American politician (1932–2011)

John Tomas Radney (June 18, 1932 - August 7, 2011) was an American attorney and Democratic politician.

==Early and family life==
Born in Wadley, Randolph County, Alabama during the Great Depression, With his older brother Hugh Radney paying his way by working on the family farm, Radney graduated from Auburn University, where he was a member of the Phi Kappa Tau fraternity, receiving a bachelor of science in education, then a master's degree in history in 1952. He received his law degree from University of Alabama School of Law in 1955. Radney served in the Judge Advocate General's Corps, United States Army during the Korean War.
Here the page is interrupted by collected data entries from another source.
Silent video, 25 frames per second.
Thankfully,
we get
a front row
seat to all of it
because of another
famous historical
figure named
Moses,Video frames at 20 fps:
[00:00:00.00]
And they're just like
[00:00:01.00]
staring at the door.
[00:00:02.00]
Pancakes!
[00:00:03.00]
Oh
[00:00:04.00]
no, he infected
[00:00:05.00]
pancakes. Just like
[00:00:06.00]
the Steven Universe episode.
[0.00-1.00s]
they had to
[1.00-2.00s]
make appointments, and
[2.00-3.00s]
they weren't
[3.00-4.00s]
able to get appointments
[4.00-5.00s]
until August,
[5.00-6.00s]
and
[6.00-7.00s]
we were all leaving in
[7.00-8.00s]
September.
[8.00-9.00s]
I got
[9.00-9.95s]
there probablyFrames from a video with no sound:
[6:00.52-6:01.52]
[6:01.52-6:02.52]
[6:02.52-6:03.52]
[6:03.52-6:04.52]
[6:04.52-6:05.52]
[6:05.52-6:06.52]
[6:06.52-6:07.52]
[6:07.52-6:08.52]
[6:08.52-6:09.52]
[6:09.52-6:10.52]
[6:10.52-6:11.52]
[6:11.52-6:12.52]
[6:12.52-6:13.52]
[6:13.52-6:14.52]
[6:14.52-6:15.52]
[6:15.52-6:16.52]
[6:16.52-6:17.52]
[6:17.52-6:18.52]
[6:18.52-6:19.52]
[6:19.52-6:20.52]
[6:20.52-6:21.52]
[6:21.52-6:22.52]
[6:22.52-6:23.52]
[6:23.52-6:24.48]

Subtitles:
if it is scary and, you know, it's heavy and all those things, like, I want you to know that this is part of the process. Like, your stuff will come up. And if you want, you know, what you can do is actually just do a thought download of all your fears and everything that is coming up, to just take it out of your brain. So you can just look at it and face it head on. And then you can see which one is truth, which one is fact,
In 1962, he married the former Madolyn Anderson, whose father had served in the Alabama Legislature. During their 49 years of marriage, they raised three daughters (Ellen Radney Price, Fran Radney Harvey and Hollis Radney Lovett) and a son, Thomas (Catie) Anderson Radney.

==Career==

Radney established a law office in Alexander City, the largest city in the area. He had a legal practice both civil and criminal encompassing several surrounding counties. He also served as a municipal judge in Alexander City. Radney also served as President of the Board of Trustees at Alabama State University and of the Alexander City Chamber of Commerce, as well as on the boards of trustees or directors of Huntington College, Carraway Methodist Hospital in Birmingham, and Russell Medical Center and the First Methodist Church in Alexander City. Radney was also active in the American Legion, Junior Chamber of Commerce, Kiwanis Club of Alexander City, Elks Lodge, and Masons.

A liberal Democrat, Radney became President of the Tallapoosa County Young Democrats and won election to the Alabama State Senate in 1966. He served from 1967 until 1971. A firm supporter of John F. Kennedy despite Massive Resistance in Alabama, Radney maintained strong loyalty to the Kennedys as a Democratic Party delegate. After his support for Senator Ted Kennedy during the 1968 Democratic National Convention in Chicago prompted death threats against him and his family, Radney announced that he would retire from politics following the expiration of his state senate term. Despite this pledge, Radney ran for Lieutenant Governor of Alabama in 1970 but lost and returned to his legal practice. He remained active in his political party as a mentor to younger politicians and a long-time member of the Alabama Democratic Executive Committee. On January 16, 2003, Alabama governor Don Siegelman declared "Tom Radney Day" and dozens of prominent Democrats attended Radney's receipt of the declaration, including former senator Howell Heflin and former congressman Ronnie Flippo. Radney had championed a rule which prevented candidates from running as a Democrat who had not supported the party's nominees in the previous four years.". He cherished the nickname "Mr. Alabama Democrat", particularly after Governor George Wallace left the party.